(Collected data entries)
--------

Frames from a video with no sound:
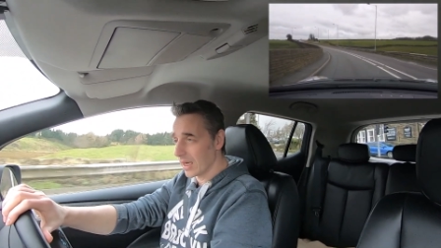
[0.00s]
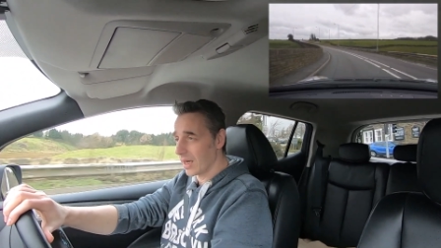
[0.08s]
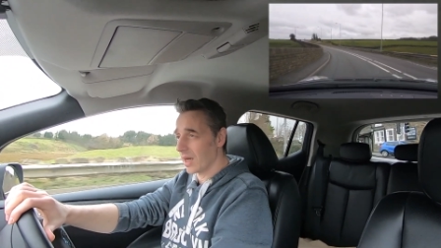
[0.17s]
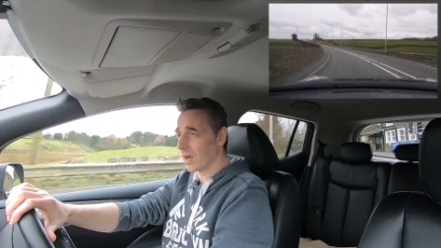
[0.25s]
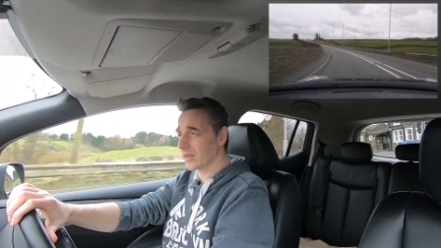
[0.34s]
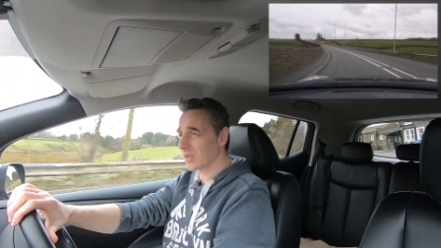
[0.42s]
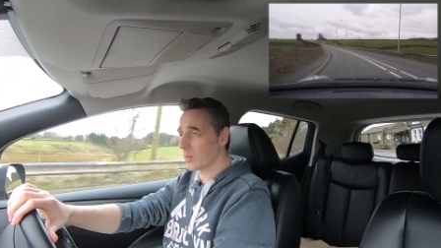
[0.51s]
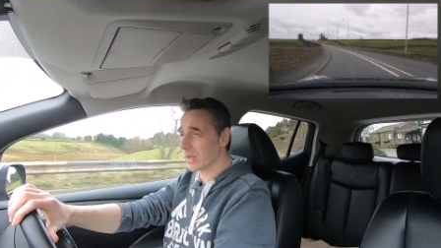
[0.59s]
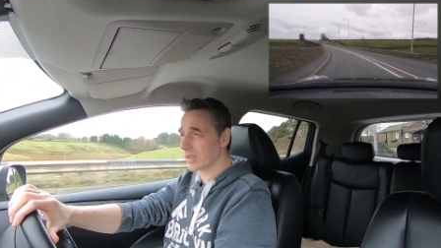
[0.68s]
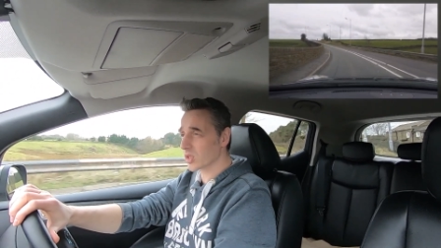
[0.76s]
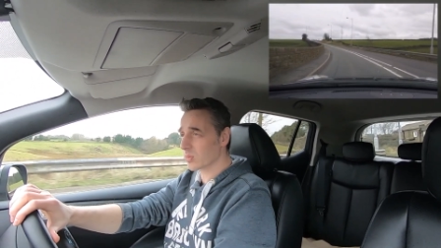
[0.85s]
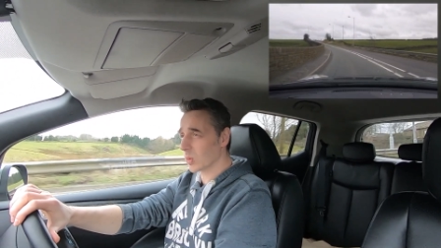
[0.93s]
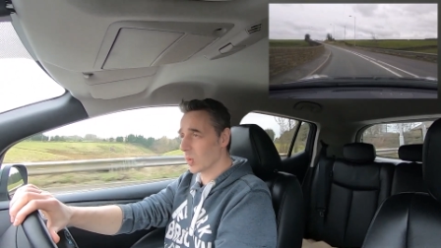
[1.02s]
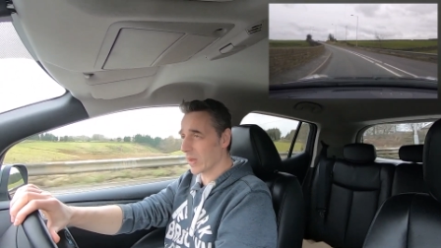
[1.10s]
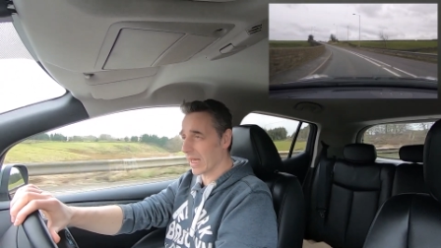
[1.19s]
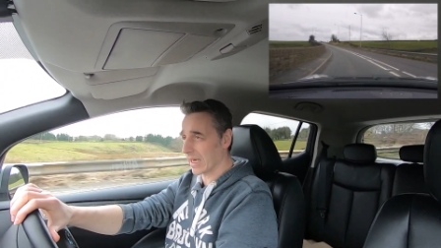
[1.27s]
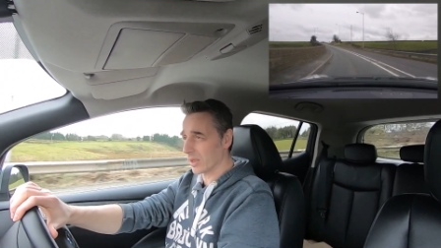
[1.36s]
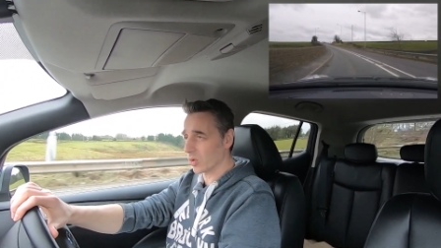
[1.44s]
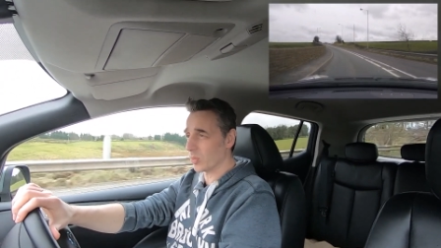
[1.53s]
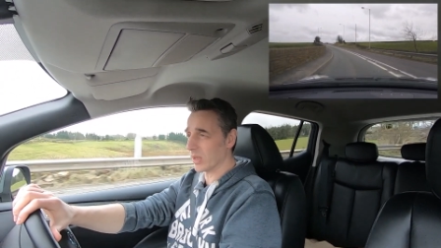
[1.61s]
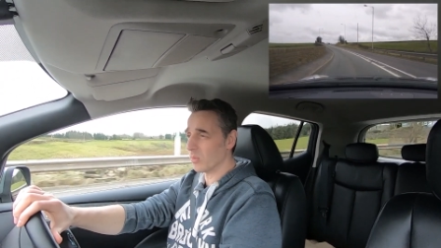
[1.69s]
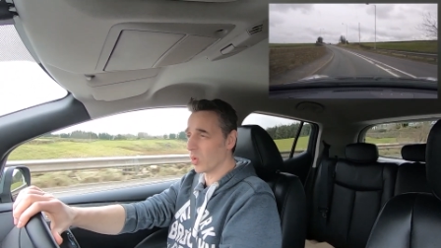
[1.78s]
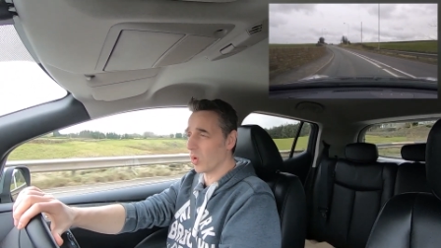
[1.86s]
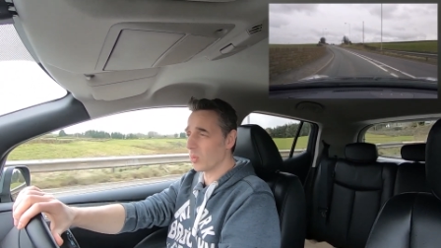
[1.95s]
I think we'll explore that a little
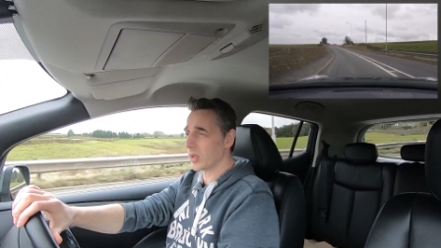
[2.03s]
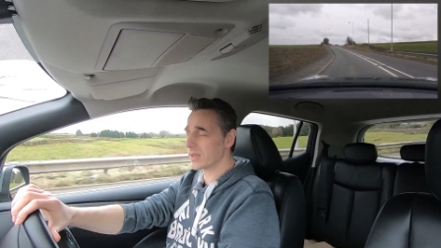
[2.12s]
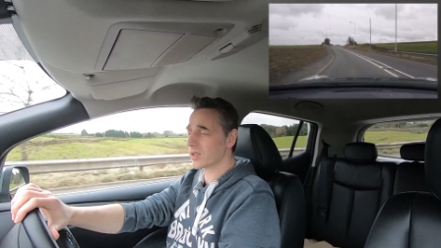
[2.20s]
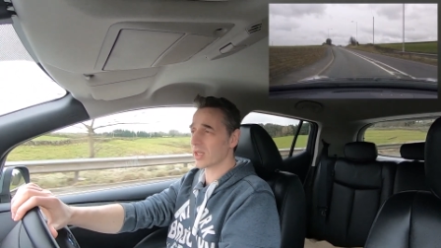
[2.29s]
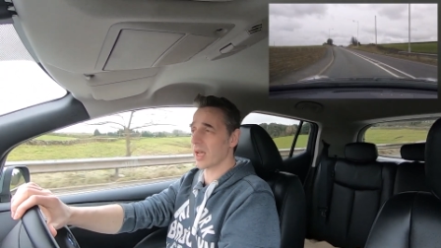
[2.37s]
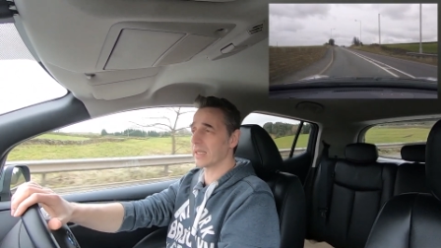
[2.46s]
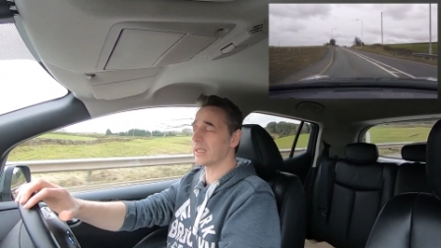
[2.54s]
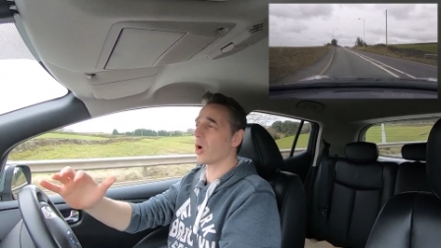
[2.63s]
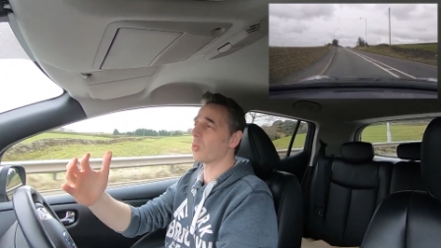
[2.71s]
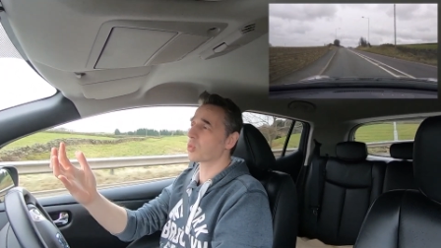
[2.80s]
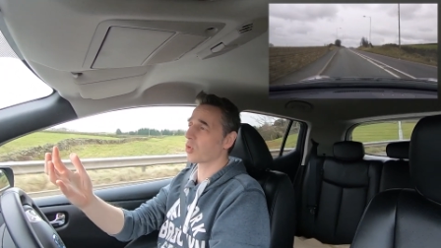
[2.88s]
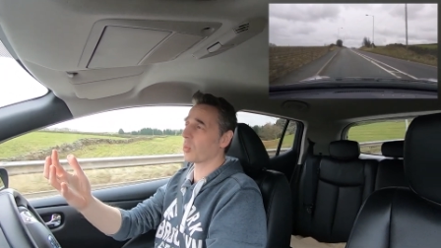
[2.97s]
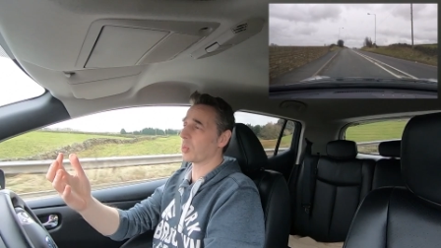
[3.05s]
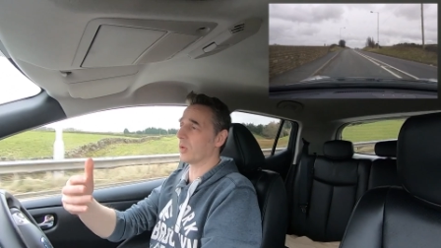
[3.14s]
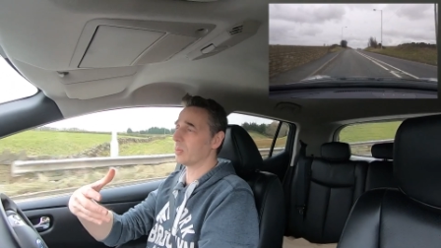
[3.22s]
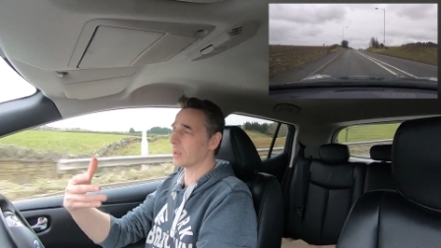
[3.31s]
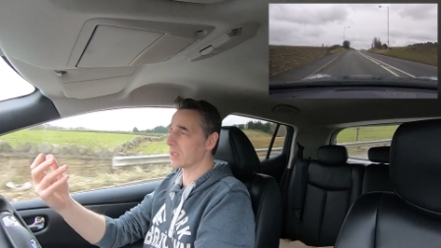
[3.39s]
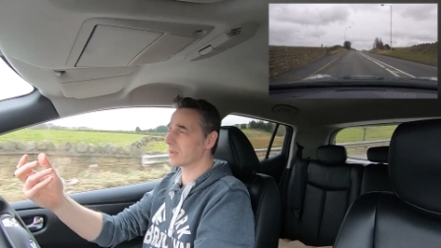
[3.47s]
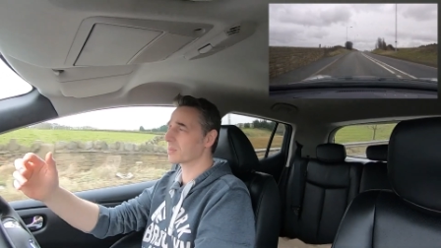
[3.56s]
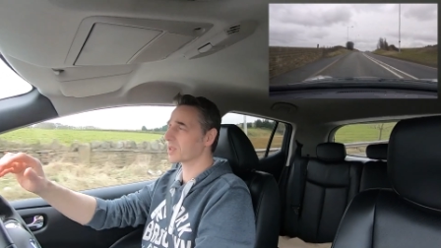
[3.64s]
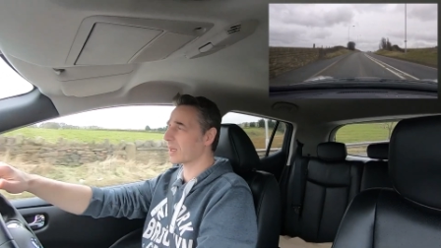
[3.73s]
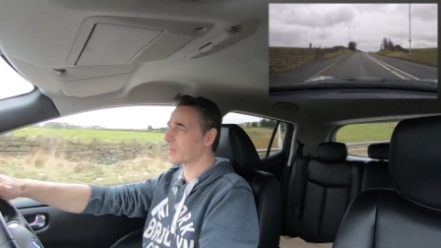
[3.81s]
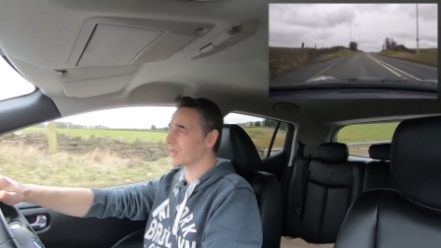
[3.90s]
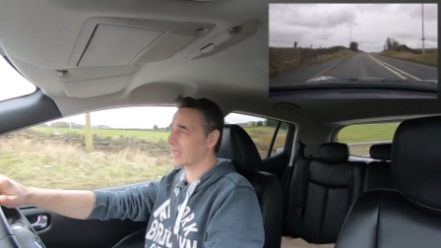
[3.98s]
bit more, but it's certainly not a problem, but
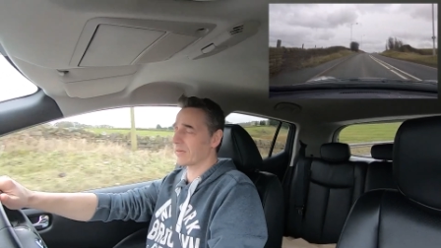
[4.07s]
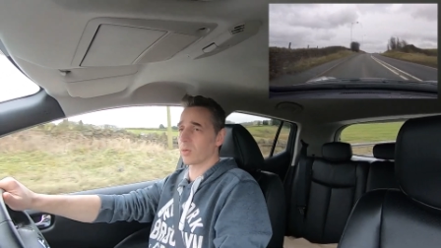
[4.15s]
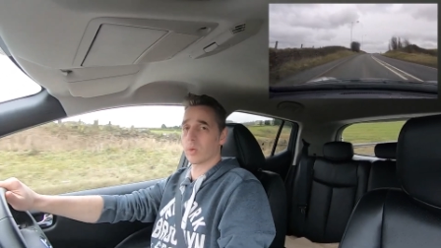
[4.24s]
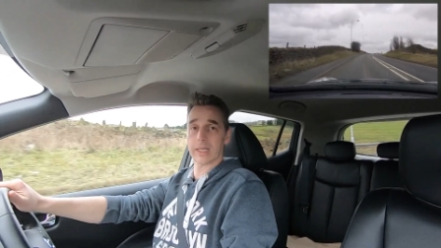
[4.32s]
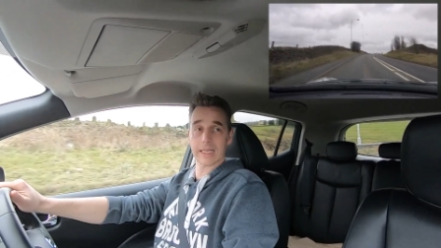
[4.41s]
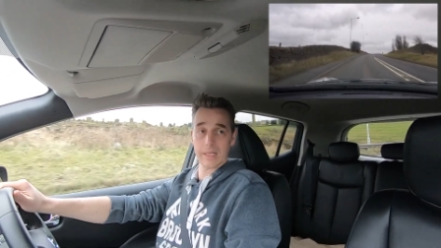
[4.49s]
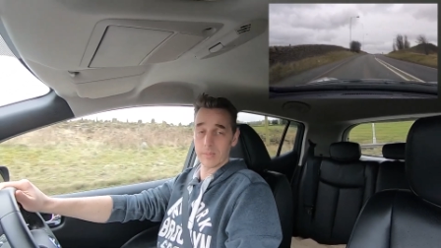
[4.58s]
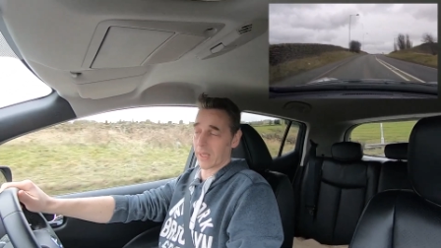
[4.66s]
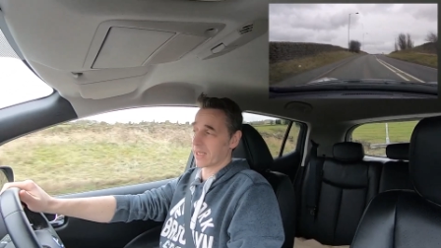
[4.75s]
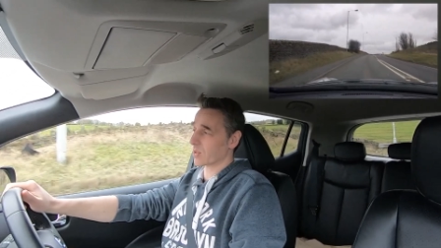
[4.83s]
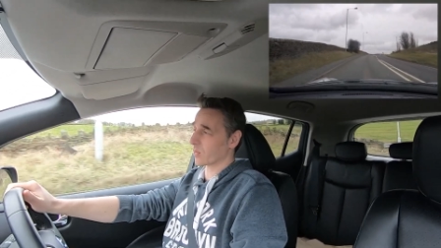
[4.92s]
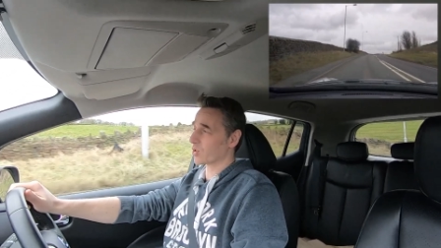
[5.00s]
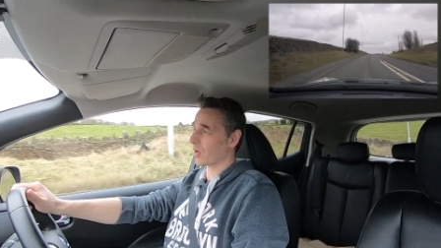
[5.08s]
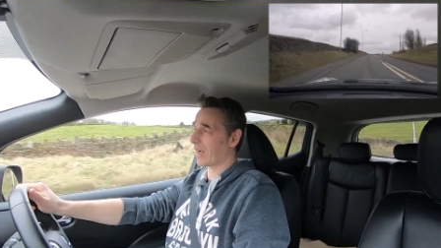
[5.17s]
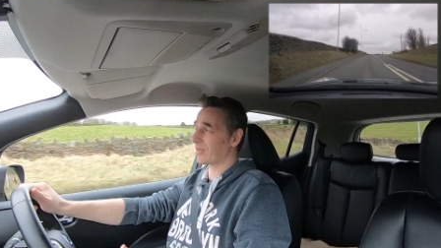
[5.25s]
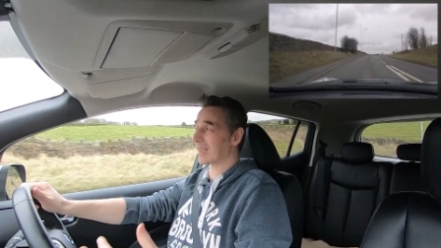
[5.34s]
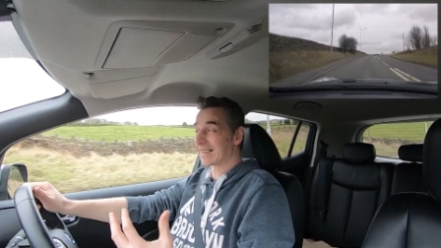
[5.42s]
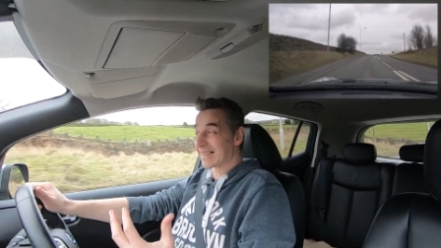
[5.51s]
something if you want to keep pace with traffic.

--------

## EXERCISE DIRECTIONS
Could you output every record above exactly as written, leaving out the pictures?

## OUTPUT FOR THIS TASK
Frames from a video with no sound:
[0.00s]
[0.08s]
[0.17s]
[0.25s]
[0.34s]
[0.42s]
[0.51s]
[0.59s]
[0.68s]
[0.76s]
[0.85s]
[0.93s]
[1.02s]
[1.10s]
[1.19s]
[1.27s]
[1.36s]
[1.44s]
[1.53s]
[1.61s]
[1.69s]
[1.78s]
[1.86s]
[1.95s]
I think we'll explore that a little
[2.03s]
[2.12s]
[2.20s]
[2.29s]
[2.37s]
[2.46s]
[2.54s]
[2.63s]
[2.71s]
[2.80s]
[2.88s]
[2.97s]
[3.05s]
[3.14s]
[3.22s]
[3.31s]
[3.39s]
[3.47s]
[3.56s]
[3.64s]
[3.73s]
[3.81s]
[3.90s]
[3.98s]
bit more, but it's certainly not a problem, but
[4.07s]
[4.15s]
[4.24s]
[4.32s]
[4.41s]
[4.49s]
[4.58s]
[4.66s]
[4.75s]
[4.83s]
[4.92s]
[5.00s]
[5.08s]
[5.17s]
[5.25s]
[5.34s]
[5.42s]
[5.51s]
something if you want to keep pace with traffic.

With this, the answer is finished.